| WHAT TO PRODUCE |
Restate all the lines below word for word, but omit the pictures.

Collected data:
______

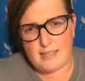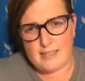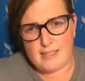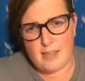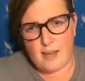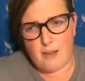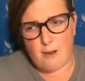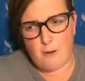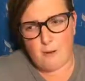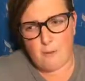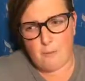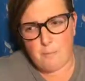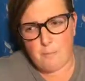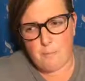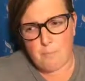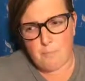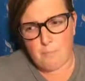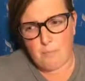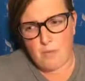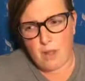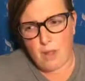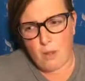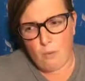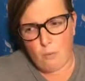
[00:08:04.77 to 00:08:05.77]
so
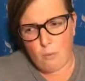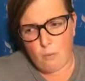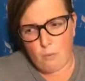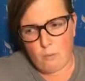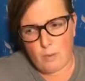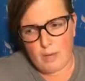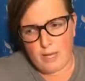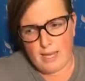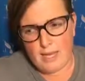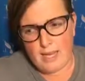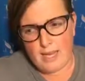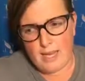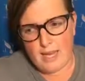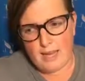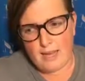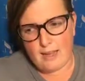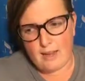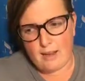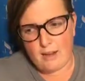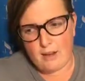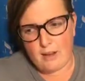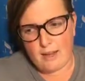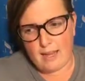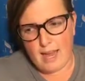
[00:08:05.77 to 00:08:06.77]
when we
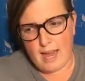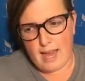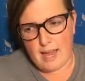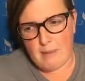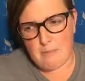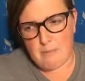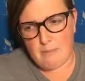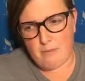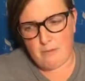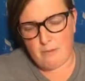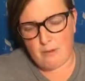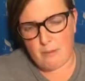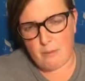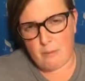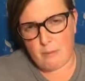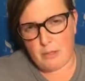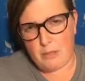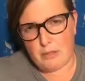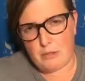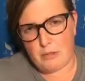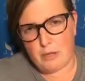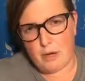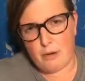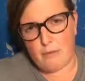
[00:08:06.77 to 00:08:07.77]

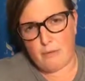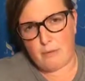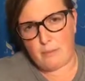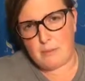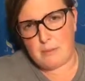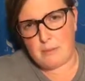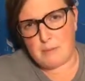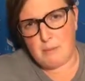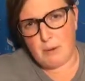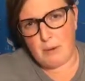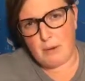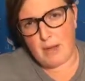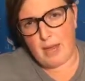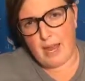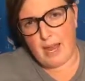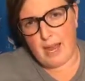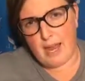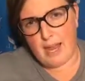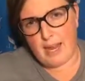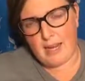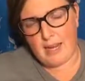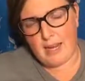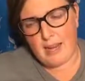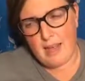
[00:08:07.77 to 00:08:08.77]
drove from
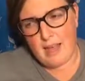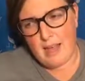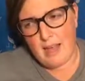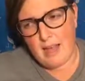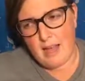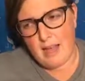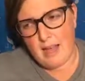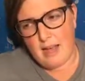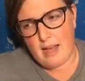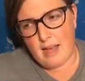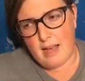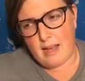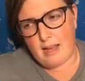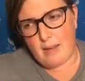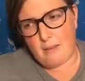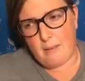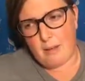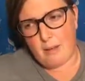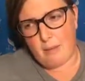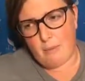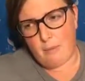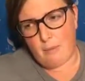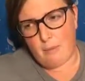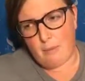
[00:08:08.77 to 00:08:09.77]
Spokane,
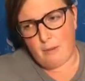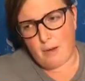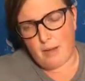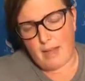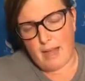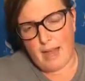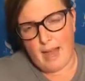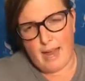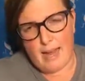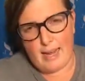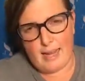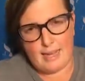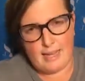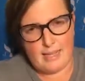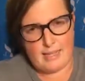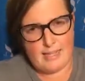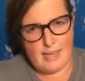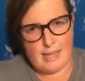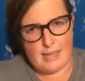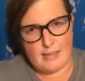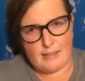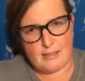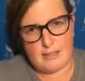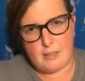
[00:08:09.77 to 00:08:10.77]
and we were heading
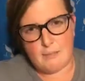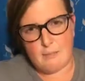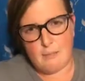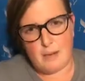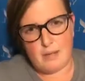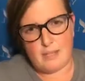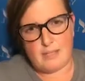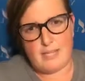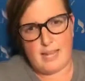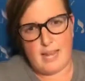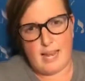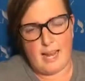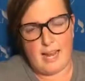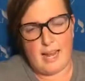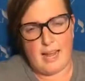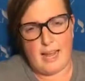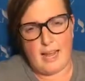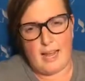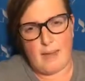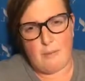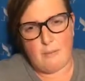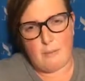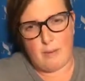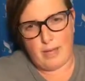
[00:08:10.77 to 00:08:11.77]
down to Montana,
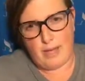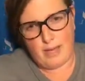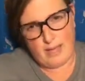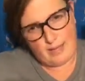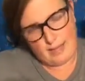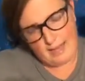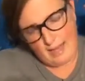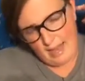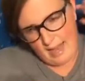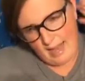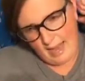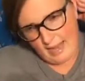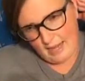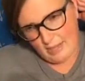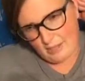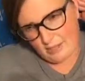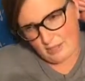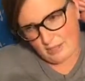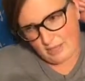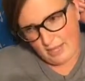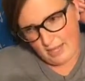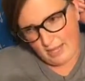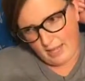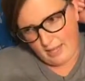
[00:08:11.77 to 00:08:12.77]
and we
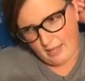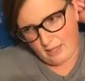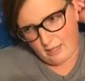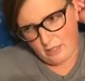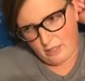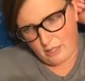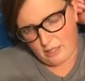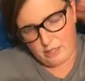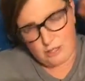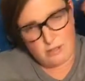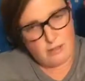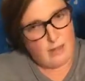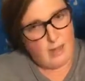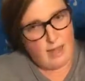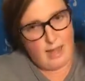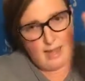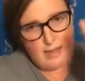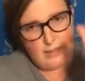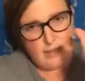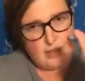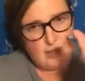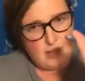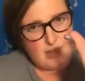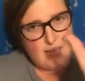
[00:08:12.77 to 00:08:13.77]
actually
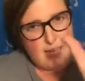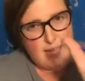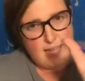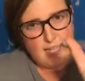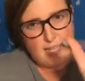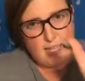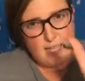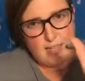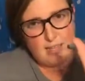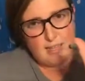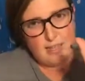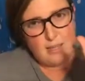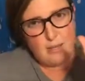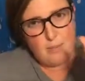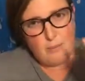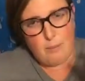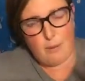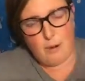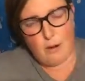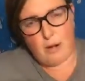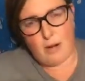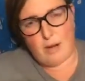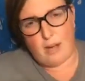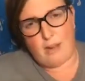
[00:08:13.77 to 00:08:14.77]
just hit a little
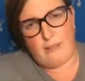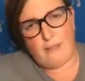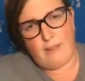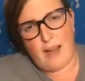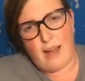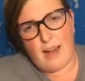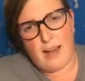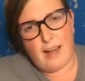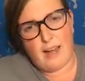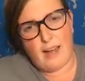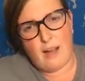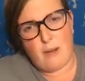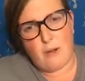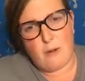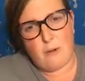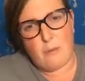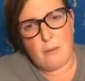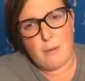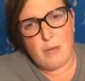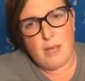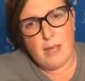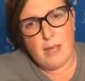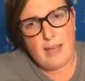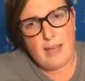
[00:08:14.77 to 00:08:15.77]
part of Idaho,
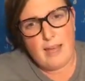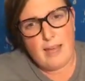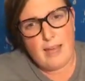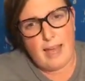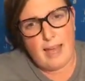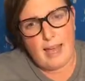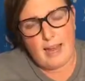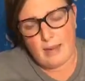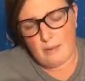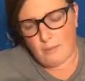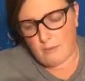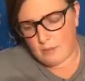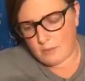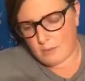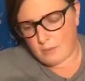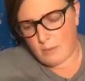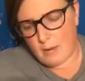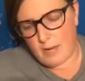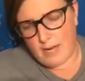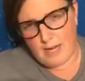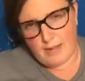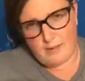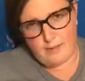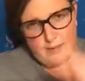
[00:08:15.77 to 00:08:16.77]
and it was
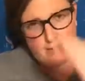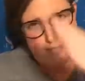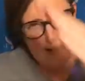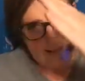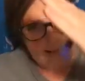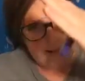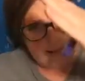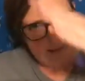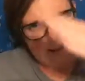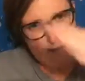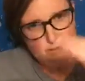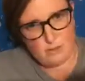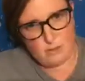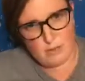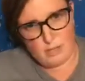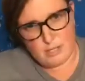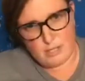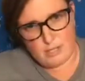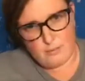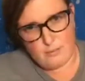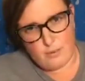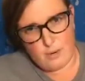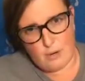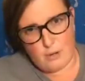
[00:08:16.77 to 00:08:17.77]
right on this stretch
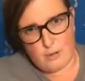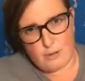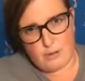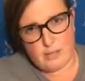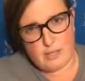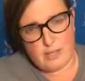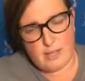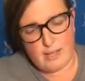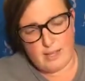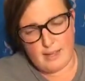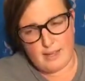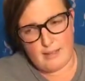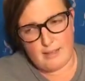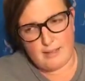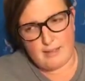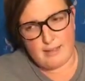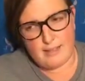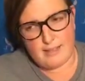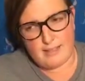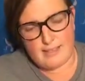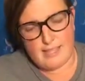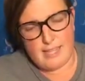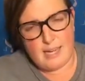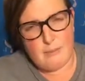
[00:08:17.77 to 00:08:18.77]
of roads, and
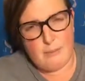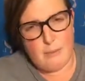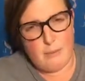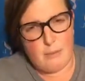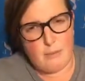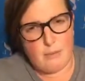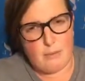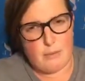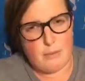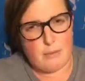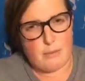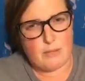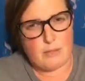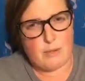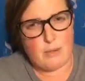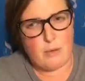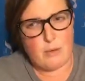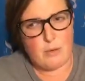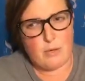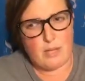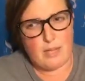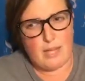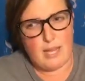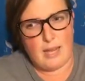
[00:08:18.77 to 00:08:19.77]
the city we went through was
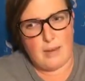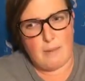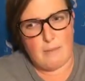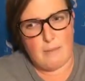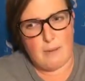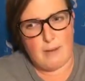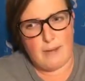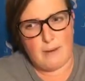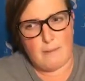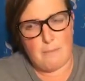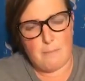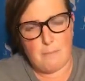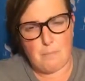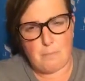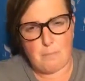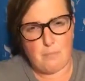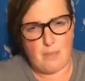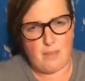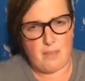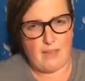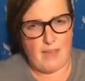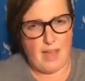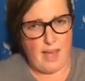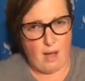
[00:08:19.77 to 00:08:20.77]
Coeur d'Alene, but
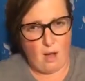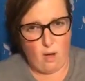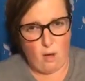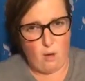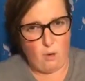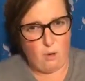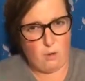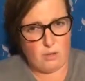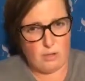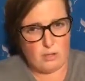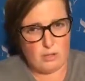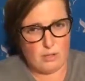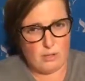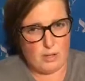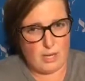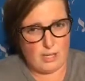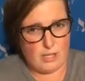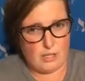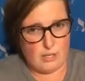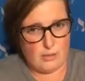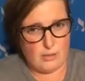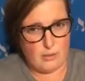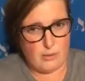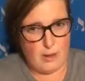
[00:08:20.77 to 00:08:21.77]
that whole
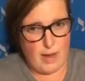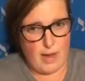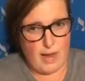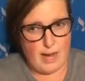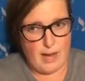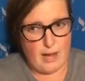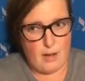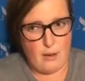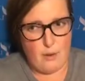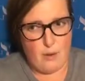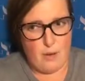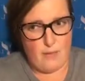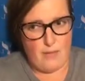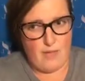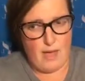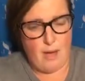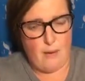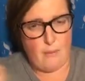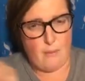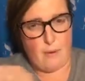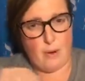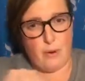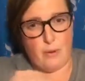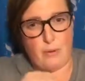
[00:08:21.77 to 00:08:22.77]
stretch through Idaho on
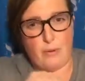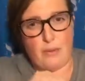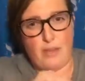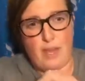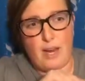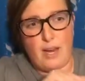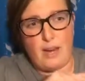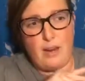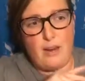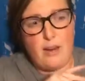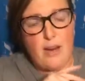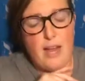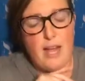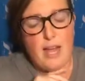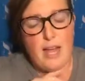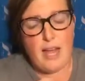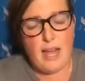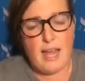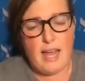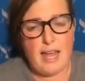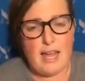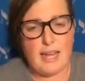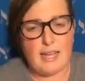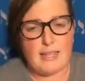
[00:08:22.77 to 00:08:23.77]
that road there
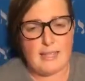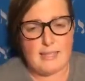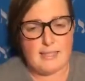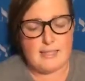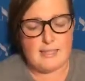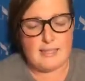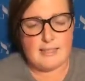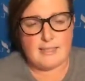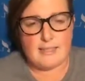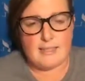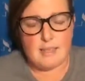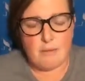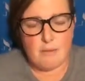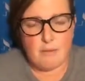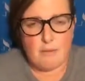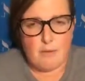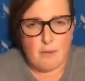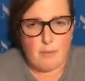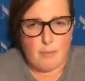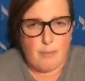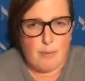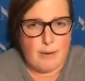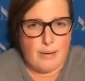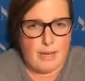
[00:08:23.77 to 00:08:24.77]
is some of
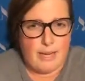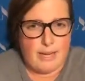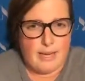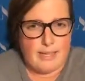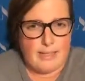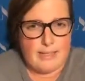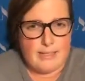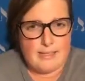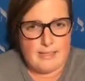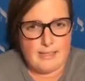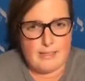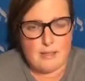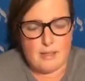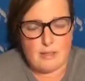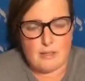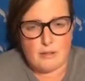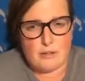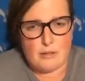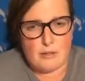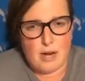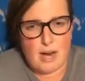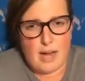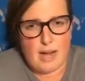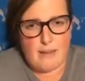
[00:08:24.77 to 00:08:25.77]
the prettiest
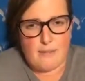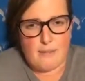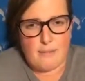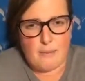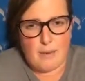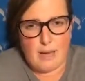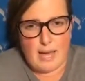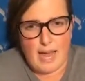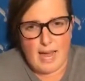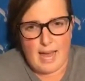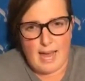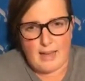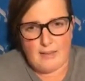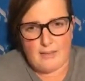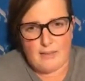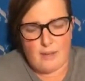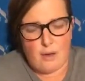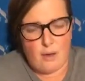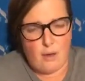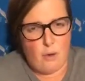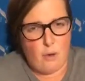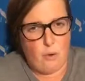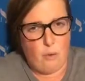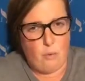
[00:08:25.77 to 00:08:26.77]
drive we had the
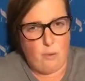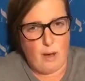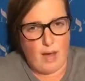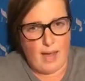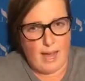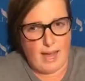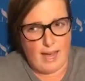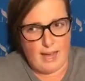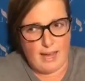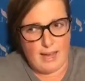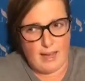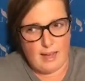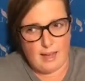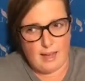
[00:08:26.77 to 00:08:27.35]
whole way.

______

| PROBLEM SOLUTION |
[00:08:04.77 to 00:08:05.77]
so
[00:08:05.77 to 00:08:06.77]
when we
[00:08:06.77 to 00:08:07.77]

[00:08:07.77 to 00:08:08.77]
drove from
[00:08:08.77 to 00:08:09.77]
Spokane,
[00:08:09.77 to 00:08:10.77]
and we were heading
[00:08:10.77 to 00:08:11.77]
down to Montana,
[00:08:11.77 to 00:08:12.77]
and we
[00:08:12.77 to 00:08:13.77]
actually
[00:08:13.77 to 00:08:14.77]
just hit a little
[00:08:14.77 to 00:08:15.77]
part of Idaho,
[00:08:15.77 to 00:08:16.77]
and it was
[00:08:16.77 to 00:08:17.77]
right on this stretch
[00:08:17.77 to 00:08:18.77]
of roads, and
[00:08:18.77 to 00:08:19.77]
the city we went through was
[00:08:19.77 to 00:08:20.77]
Coeur d'Alene, but
[00:08:20.77 to 00:08:21.77]
that whole
[00:08:21.77 to 00:08:22.77]
stretch through Idaho on
[00:08:22.77 to 00:08:23.77]
that road there
[00:08:23.77 to 00:08:24.77]
is some of
[00:08:24.77 to 00:08:25.77]
the prettiest
[00:08:25.77 to 00:08:26.77]
drive we had the
[00:08:26.77 to 00:08:27.35]
whole way.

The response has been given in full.